## SOURCE INFORMATION:
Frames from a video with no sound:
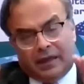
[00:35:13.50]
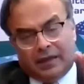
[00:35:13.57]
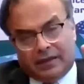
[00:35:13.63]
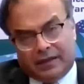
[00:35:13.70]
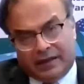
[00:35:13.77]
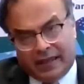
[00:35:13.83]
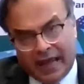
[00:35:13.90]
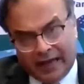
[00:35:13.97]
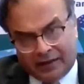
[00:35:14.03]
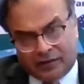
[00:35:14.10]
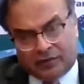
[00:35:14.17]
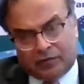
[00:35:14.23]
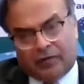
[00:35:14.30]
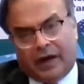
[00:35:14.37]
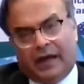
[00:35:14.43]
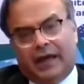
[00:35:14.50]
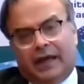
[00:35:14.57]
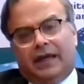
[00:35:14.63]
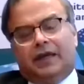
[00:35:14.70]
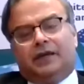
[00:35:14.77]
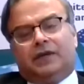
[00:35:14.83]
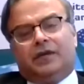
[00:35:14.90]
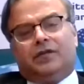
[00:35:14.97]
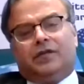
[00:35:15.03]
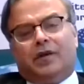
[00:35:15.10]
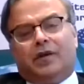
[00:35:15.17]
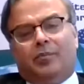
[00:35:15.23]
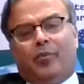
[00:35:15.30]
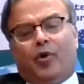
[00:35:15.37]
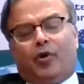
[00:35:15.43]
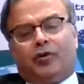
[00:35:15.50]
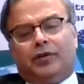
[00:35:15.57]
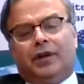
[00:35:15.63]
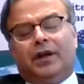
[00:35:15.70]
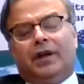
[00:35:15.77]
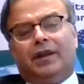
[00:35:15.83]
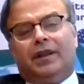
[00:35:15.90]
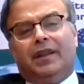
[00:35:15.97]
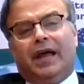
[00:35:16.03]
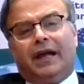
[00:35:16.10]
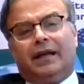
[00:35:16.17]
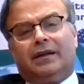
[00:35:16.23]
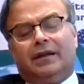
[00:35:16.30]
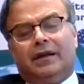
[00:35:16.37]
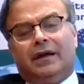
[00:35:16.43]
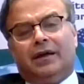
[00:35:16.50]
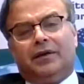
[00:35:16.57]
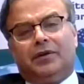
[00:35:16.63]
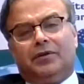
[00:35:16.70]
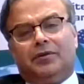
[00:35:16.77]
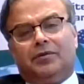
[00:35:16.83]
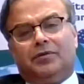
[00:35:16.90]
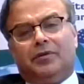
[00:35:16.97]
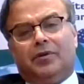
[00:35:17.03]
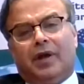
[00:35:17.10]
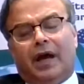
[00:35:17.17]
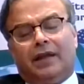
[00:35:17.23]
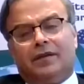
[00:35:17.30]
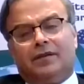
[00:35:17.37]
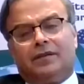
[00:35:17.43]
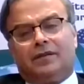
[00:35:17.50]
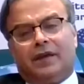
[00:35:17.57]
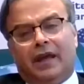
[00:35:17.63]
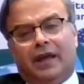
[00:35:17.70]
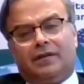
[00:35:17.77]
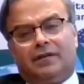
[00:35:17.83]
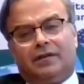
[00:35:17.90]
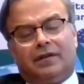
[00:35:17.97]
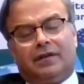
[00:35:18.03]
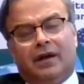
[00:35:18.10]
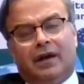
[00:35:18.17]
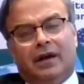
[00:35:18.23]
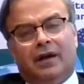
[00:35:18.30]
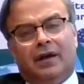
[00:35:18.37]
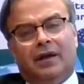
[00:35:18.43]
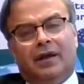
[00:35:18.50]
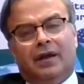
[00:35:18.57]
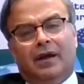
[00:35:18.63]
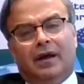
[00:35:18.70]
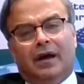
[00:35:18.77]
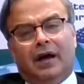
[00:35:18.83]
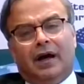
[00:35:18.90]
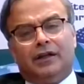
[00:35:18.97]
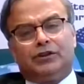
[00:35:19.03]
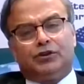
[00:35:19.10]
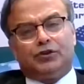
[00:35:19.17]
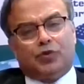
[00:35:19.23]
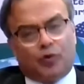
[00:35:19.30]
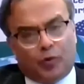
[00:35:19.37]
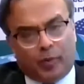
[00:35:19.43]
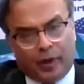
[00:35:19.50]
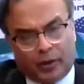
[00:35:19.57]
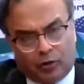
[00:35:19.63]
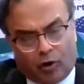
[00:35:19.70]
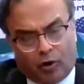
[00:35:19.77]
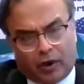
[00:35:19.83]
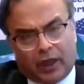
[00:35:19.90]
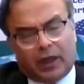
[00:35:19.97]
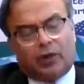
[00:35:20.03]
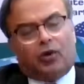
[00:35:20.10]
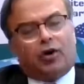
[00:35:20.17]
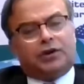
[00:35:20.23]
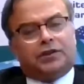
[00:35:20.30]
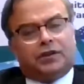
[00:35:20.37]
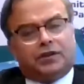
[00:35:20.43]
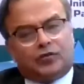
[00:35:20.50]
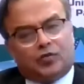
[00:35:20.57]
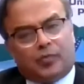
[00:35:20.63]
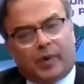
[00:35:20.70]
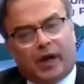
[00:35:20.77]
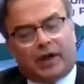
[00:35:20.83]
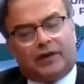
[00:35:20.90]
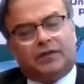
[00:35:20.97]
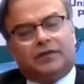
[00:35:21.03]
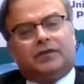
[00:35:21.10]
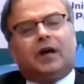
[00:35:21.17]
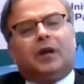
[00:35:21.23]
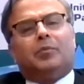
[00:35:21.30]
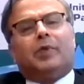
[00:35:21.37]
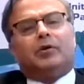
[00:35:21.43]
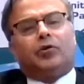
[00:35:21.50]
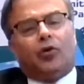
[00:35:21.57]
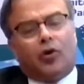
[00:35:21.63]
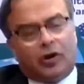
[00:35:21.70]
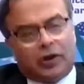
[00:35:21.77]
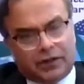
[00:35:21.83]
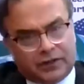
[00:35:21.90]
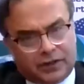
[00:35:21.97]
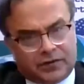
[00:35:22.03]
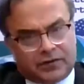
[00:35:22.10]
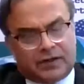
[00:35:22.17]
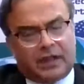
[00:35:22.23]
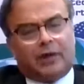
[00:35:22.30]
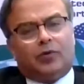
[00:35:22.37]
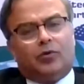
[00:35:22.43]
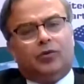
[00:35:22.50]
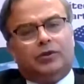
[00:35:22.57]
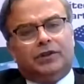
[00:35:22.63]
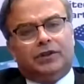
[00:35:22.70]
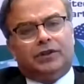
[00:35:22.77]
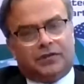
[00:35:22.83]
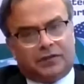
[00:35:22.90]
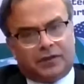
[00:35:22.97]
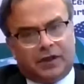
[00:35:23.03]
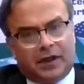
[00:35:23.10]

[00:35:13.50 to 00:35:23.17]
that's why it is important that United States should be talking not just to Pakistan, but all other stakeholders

## ASSIGNMENT:
Only an exact copy of the lines from the top of the entries through the line with "[00:35:17.50]", both included, should be given, with all pictures omitted.

## RESULT BELOW:
Frames from a video with no sound:
[00:35:13.50]
[00:35:13.57]
[00:35:13.63]
[00:35:13.70]
[00:35:13.77]
[00:35:13.83]
[00:35:13.90]
[00:35:13.97]
[00:35:14.03]
[00:35:14.10]
[00:35:14.17]
[00:35:14.23]
[00:35:14.30]
[00:35:14.37]
[00:35:14.43]
[00:35:14.50]
[00:35:14.57]
[00:35:14.63]
[00:35:14.70]
[00:35:14.77]
[00:35:14.83]
[00:35:14.90]
[00:35:14.97]
[00:35:15.03]
[00:35:15.10]
[00:35:15.17]
[00:35:15.23]
[00:35:15.30]
[00:35:15.37]
[00:35:15.43]
[00:35:15.50]
[00:35:15.57]
[00:35:15.63]
[00:35:15.70]
[00:35:15.77]
[00:35:15.83]
[00:35:15.90]
[00:35:15.97]
[00:35:16.03]
[00:35:16.10]
[00:35:16.17]
[00:35:16.23]
[00:35:16.30]
[00:35:16.37]
[00:35:16.43]
[00:35:16.50]
[00:35:16.57]
[00:35:16.63]
[00:35:16.70]
[00:35:16.77]
[00:35:16.83]
[00:35:16.90]
[00:35:16.97]
[00:35:17.03]
[00:35:17.10]
[00:35:17.17]
[00:35:17.23]
[00:35:17.30]
[00:35:17.37]
[00:35:17.43]
[00:35:17.50]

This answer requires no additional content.